The Anatomy Act of 1832

The Burke and Hare case was not the only cause of legal reform, but it made further delay impossible. The West Port murders demonstrated, with a brutality impossible to ignore, where the clandestine body trade was leading.

The Anatomy Act of 1832 gave doctors, teachers and students legal access to unclaimed bodies from hospitals, prisons and workhouses. Grave robbery declined sharply. Legal anatomy advanced.

But here the case exposes its great historical paradox: the law solved the problem of illegal trafficking by placing the bodies of the unclaimed poor at science's disposal. The city stopped robbing graves under cover of darkness. But it continued using mostly the bodies of those with least power to refuse. Progress corrected one horror and maintained another in a more orderly form. Very nineteenth century. Very human.

The victims, once more

In many accounts, Burke and Hare's victims appear as a number: sixteen bodies. Sixteen corpses sold. Sixteen entries in criminal statistics. But each of those people had a name, a history and a life fragile enough to be considered expendable by their killers.

The case is usually remembered through Burke, Hare and Knox. The three men of the machinery. The executed butcher, the escaped thief, the ruined anatomist. The victims recede into the background. And that repeats the same pattern that allowed the crime: making them disappear.

Why Burke and Hare still matter

The case still matters because it does not belong only to criminal history. It belongs equally to the history of medicine, poverty, law and scientific ethics.
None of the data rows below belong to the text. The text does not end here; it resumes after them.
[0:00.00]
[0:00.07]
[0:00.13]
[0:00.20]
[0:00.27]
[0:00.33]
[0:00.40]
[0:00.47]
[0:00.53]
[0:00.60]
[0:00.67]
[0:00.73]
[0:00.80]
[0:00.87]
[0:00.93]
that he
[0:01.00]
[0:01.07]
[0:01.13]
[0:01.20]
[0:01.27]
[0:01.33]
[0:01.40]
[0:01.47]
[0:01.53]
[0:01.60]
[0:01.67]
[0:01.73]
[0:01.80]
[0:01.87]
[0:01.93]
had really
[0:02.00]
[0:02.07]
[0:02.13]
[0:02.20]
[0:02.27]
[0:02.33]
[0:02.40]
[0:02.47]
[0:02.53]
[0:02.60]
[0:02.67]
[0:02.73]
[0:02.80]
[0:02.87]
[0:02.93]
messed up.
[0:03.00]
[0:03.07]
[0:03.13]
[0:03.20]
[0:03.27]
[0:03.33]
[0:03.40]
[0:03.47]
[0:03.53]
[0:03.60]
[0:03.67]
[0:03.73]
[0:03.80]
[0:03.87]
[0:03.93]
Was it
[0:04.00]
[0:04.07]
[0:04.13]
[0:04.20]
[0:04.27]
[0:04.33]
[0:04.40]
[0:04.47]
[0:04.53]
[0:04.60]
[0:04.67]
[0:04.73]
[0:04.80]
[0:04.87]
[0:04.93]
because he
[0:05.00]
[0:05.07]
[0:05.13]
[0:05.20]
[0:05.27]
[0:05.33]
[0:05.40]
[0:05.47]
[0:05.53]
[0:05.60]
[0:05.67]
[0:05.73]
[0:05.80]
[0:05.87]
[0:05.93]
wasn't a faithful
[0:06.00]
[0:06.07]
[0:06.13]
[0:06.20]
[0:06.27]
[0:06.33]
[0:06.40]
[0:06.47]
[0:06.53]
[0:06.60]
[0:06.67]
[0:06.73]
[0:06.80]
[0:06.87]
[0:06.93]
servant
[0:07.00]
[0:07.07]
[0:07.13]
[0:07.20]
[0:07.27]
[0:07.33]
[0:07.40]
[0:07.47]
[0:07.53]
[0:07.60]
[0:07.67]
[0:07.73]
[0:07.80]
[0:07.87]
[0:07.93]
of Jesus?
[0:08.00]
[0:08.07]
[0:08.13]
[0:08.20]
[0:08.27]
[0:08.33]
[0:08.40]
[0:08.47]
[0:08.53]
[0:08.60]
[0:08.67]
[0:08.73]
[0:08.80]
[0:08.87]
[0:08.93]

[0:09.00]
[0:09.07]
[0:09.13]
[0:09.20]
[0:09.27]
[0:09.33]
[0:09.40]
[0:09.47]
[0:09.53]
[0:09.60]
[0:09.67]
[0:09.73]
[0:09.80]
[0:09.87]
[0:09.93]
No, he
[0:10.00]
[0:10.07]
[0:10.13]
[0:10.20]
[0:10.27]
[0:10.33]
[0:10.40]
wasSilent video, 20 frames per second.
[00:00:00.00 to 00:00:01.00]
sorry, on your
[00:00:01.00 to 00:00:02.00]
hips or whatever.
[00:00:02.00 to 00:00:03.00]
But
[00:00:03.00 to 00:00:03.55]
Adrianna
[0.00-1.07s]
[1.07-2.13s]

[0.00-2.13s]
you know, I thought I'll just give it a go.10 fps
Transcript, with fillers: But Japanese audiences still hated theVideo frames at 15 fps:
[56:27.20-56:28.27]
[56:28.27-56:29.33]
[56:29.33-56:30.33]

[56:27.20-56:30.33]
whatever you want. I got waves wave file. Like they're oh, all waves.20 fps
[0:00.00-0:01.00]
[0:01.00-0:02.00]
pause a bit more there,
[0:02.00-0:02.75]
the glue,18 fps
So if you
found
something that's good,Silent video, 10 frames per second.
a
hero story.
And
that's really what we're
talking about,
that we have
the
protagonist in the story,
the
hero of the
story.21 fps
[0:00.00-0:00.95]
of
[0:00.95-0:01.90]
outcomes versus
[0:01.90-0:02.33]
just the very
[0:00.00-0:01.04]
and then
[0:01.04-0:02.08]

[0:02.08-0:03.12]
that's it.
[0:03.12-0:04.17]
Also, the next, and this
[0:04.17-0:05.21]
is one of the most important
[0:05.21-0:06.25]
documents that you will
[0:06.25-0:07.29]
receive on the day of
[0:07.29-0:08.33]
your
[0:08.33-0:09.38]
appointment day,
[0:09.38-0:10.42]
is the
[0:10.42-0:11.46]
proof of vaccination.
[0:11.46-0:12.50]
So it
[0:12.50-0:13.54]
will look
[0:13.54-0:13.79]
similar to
It matters because it shows how institutional demand can create clandestine markets without anyone declaring themselves responsible. It matters because it reveals that violence against the poor tends to remain invisible until it threatens the city's public image. It matters because the legal reform came after the scandal, not before. And because it reminds us that not every scientific advance is born clean.

This is not an indictment of medicine. Anatomy has saved and continues to save lives. The problem is not studying the human body. The problem is who pays the price when a society decides that a form of knowledge is necessary but refuses to discuss where its materials come from.

In Edinburgh, for a time, the answer came from graveyards. Then it came from the poor lodging houses of West Port. Burke and Hare were not demons conjured from nowhere. They were ordinary, brutal, opportunistic men who found a crack in the system and widened it into a grave.

They killed because they could sell. They sold because someone was buying. Someone was buying because science needed bodies. And the city allowed that need to circulate through dark alleyways for far too long.

The dead of West Port still say something uncomfortable: a society is defined not only by its advances, but by the bodies on which those advances are built.

And in the Edinburgh of Burke and Hare, too many of those bodies belonged to people no one had bothered to protect.